Desdemona shrugged, then turned away in thought, resting her elbow on her knee and her chin on her hand.
"You remind me of Auguste Rodin's famous sculpture, The Thinker (Le Penseur), currently on display at the Musée Rodin in Paris," Langdon commented. "Of course, to be truly authentic one should remember that Rodin, wanting to create a heroic figure in the tradition of Michelangelo, made the statue a nude," he continued with a hopeful smile. Desdemona raised her eyebrow and he stopped talking.
* * *
A week later, after visiting the Spanish-speaking countries of Mexico, Costa Rica, Honduras, Equatorial Guinea, Cuba, Venezuela, Argentina and much of the United States, the mystery had deepened.
"What do you make of the song some of the kids hummed after we spoke to them? Desdemona asked.
"Shave and a haircut, two bits is actually the world's shortest complete song," Langdon replied. "It has a one-note introduction, a two-note musical question, a two-note musical answer and a two-note conclusion. It seems, however, completely unrelated to the mystery we're investigating."
"Have you made any progress analyzing the Spanish rather than the English lyrics?" Desdemona asked.

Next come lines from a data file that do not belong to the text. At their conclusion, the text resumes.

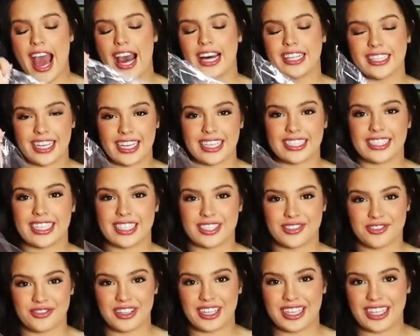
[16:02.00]
and this
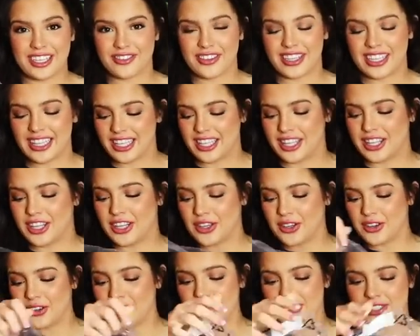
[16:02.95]
is really, really
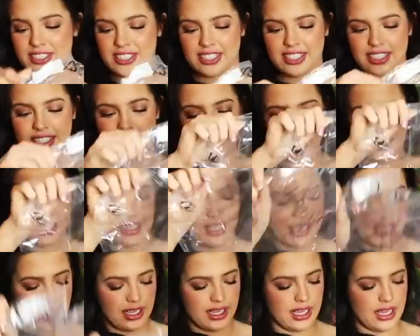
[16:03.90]
cute.
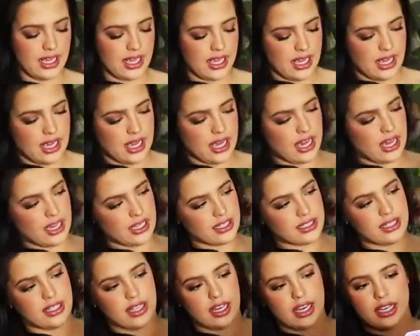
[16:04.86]

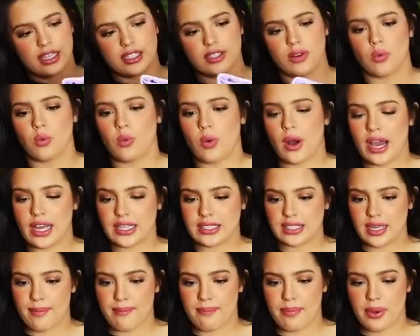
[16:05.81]
It's this
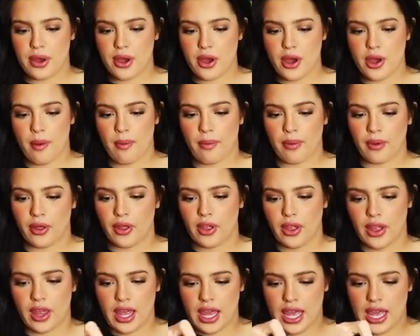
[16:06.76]
white and
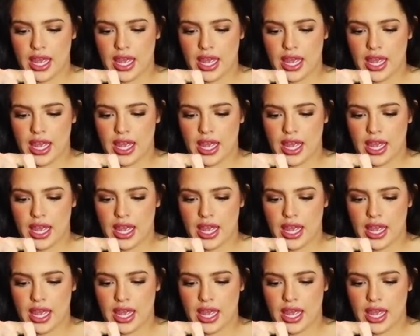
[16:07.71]
purple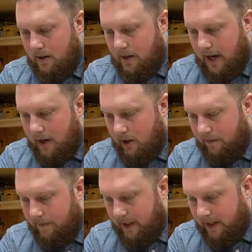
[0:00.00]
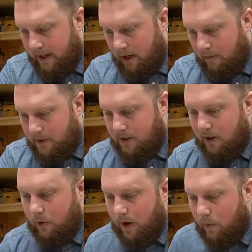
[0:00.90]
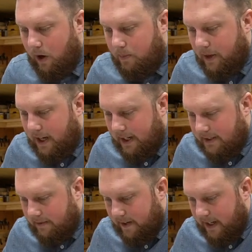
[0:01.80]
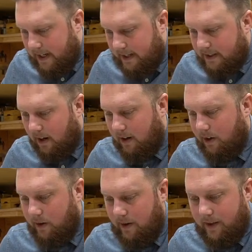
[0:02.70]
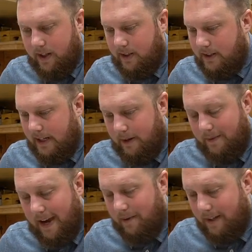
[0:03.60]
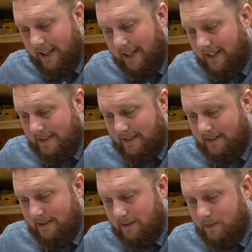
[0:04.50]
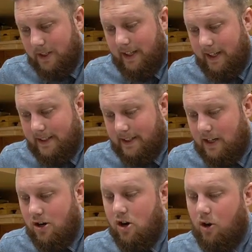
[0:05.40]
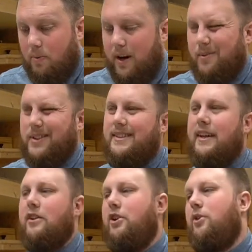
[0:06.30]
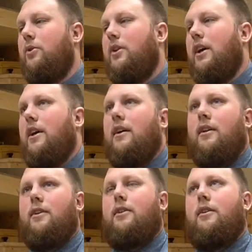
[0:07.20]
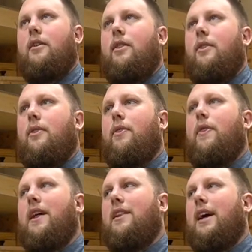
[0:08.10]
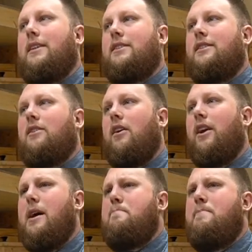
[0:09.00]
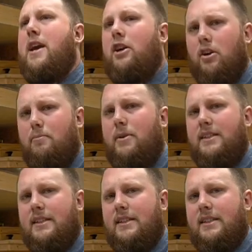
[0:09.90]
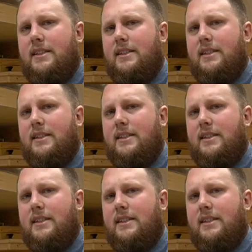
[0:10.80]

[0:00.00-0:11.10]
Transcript: I know the feeling. Almost turned away work because of it. It's hard doing everything yourself. Yeah, it really is. It really is. Like, nobody will tell you that like starting a maker business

"The children we've questioned have mainly tapped or hummed the song, but I have succeeded in finding a Spanish libretto in this book," Langdon replied. He further explained that a libretto is the "text of a musical work," and chuckled because libretto is derived from Italian word libro which means book and Langdon found the libretto in a book.
Desdemona smiled the smile of a woman who suffers fools gladly and nodded to invite further elaboration.
"Well, in Spanish the lyrics are ch*nga tu madre, c*bron," Langdon replied. "It seems to invite me to commit an act of incest, then implies that I was conceived outside the bonds of matrimony."
"It doesn't seem connected." Desdemona replied thoughtfully. She picked up the baffling book and examined it again. "I'm not sure how to approach this mystery. All I know is, it's a world-wide phenomenon." Her intelligent face was set with determination. "We will interview children world wide!"
* * *
Weeks later the mystery had only deepened, this time with extraterrestrial overtones. Hundreds of interviews with children around the globe had revealed nothing, so Desdemona and Langdon went back and carefully examined the illustration on the mysterious book.
"Are you sure there is no Earth creature such as this?" Desdemona asked.
"There can't be," Langdon said. "No animal can ambulate in that manner, unless it's a sea creature,"
"Well, we know that's not the case. It's never shown in an aquatic environment," Desdemona replied.
Desdemona and Langdon stared at the illustration. It depicted a creature with a head located at the bottom of its body. Two eyes, fringed at the bottom with arcs of hair, were at the bottom of its face. A deformed nose with two upturned nostrils was in the middle. A mouth gaped near the top. A torso on a short stalk rose above the head. Two appendages were attached to the torso near the bottom of the creature and waving atop the torso were two sturdier appendages.
Desdemona and Langdon shook their head perplexedly, but, ever hopeful, they continued their quest, trying to find clues to the mysterious book. Unfortunately, they could never figure it out. If only they had turned the book upside down.